**EXERCISE DETAILS:** This exercise asks for an exact copy of the lines from the one containing "[00:00:06.00 to 00:00:07.00]" through the final line of the material, with pictures omitted.

**MATERIAL PROVIDED:**

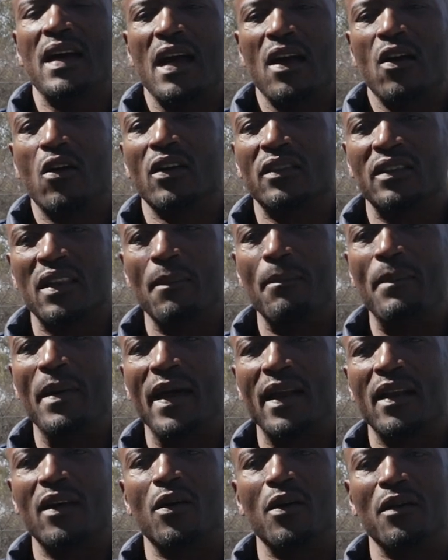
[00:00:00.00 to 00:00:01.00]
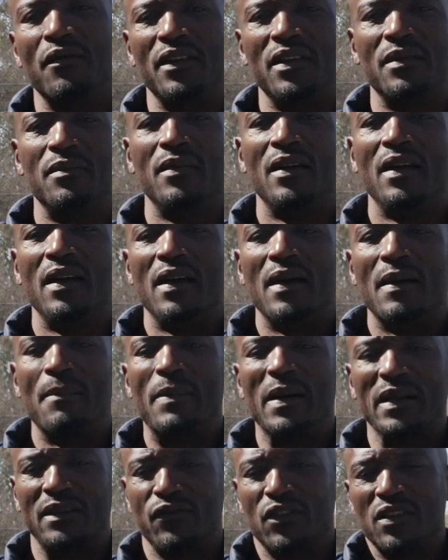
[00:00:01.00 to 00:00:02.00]
I got the better of him,
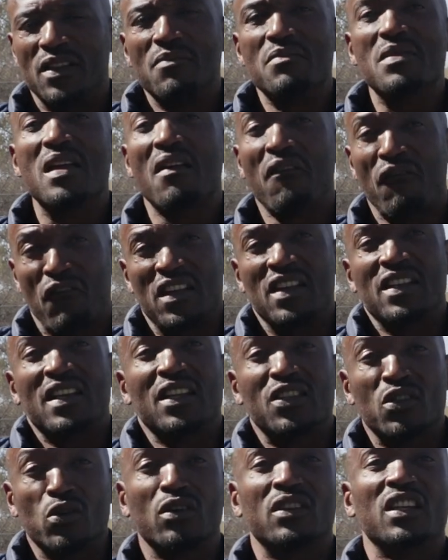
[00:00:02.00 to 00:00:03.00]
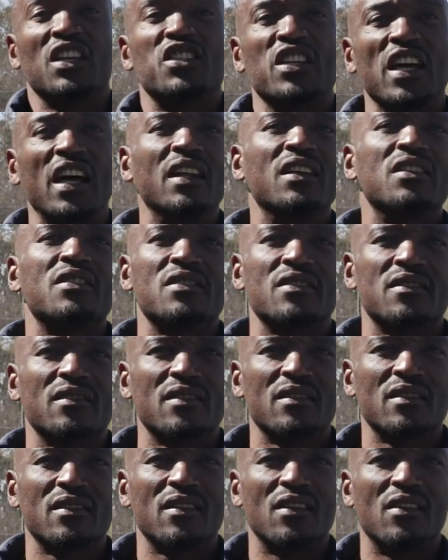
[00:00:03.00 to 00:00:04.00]
but for the mere fact that I took the challenge,
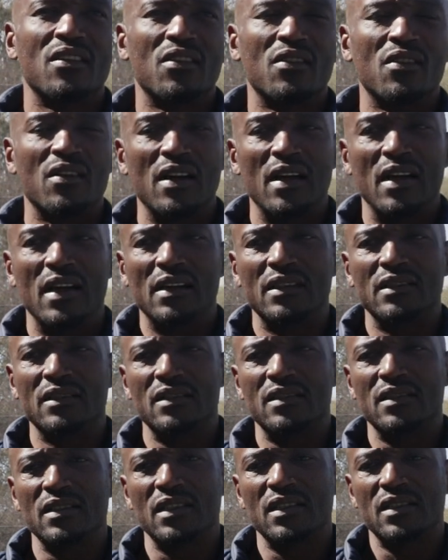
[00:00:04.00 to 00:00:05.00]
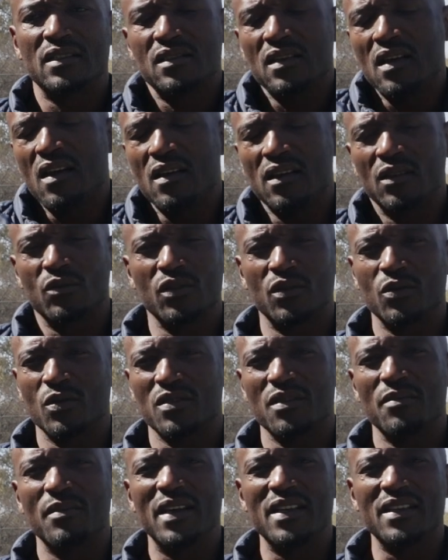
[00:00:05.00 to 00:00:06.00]
and I thought it
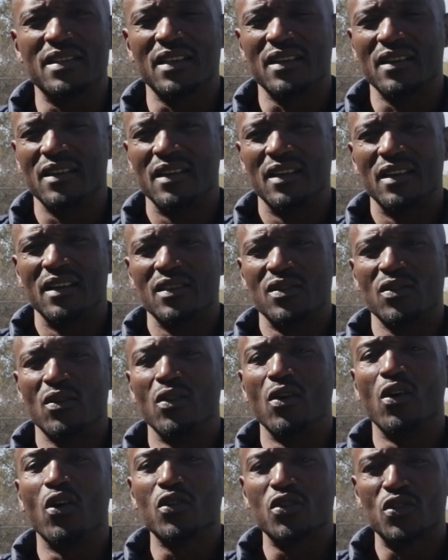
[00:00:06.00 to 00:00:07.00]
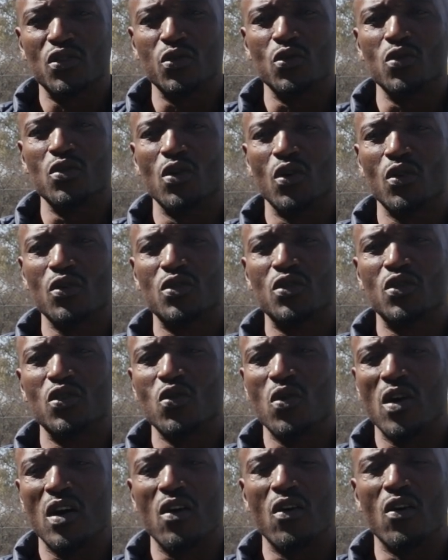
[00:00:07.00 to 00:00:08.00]
was amazing. So those two
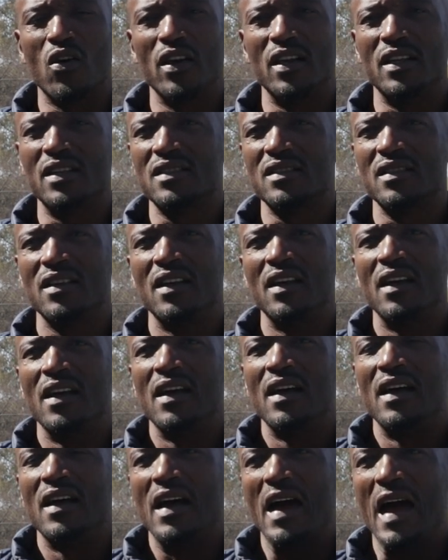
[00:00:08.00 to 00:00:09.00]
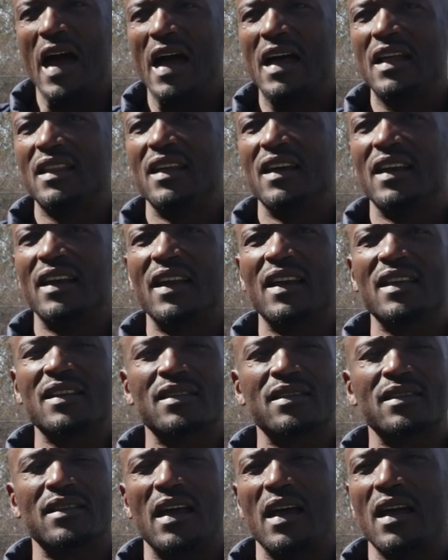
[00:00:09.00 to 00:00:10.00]
Angolans. The
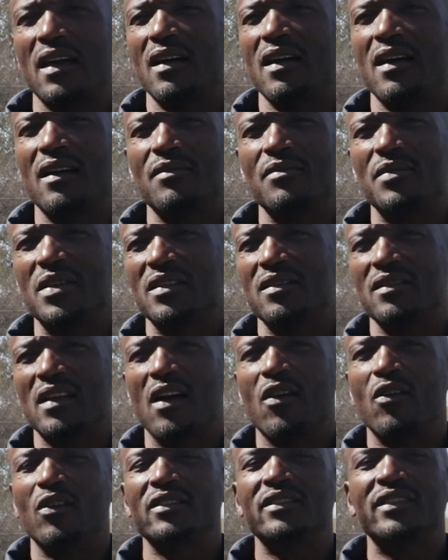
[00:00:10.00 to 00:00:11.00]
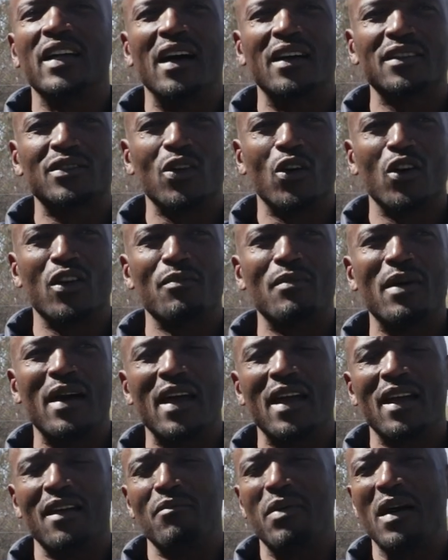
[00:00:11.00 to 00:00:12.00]
rest, I mean, I got dunked on
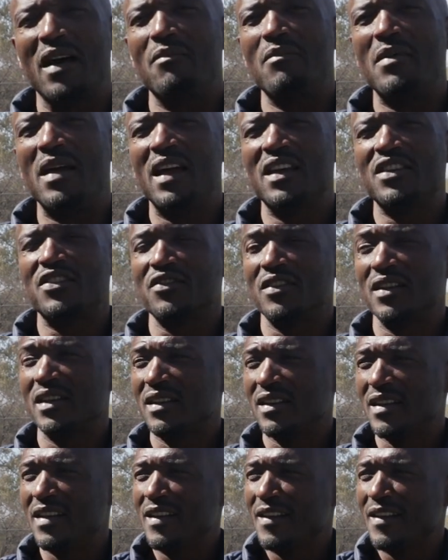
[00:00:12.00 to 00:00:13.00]
by Mejri,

**PROBLEM SOLUTION:**
[00:00:06.00 to 00:00:07.00]
[00:00:07.00 to 00:00:08.00]
was amazing. So those two
[00:00:08.00 to 00:00:09.00]
[00:00:09.00 to 00:00:10.00]
Angolans. The
[00:00:10.00 to 00:00:11.00]
[00:00:11.00 to 00:00:12.00]
rest, I mean, I got dunked on
[00:00:12.00 to 00:00:13.00]
by Mejri,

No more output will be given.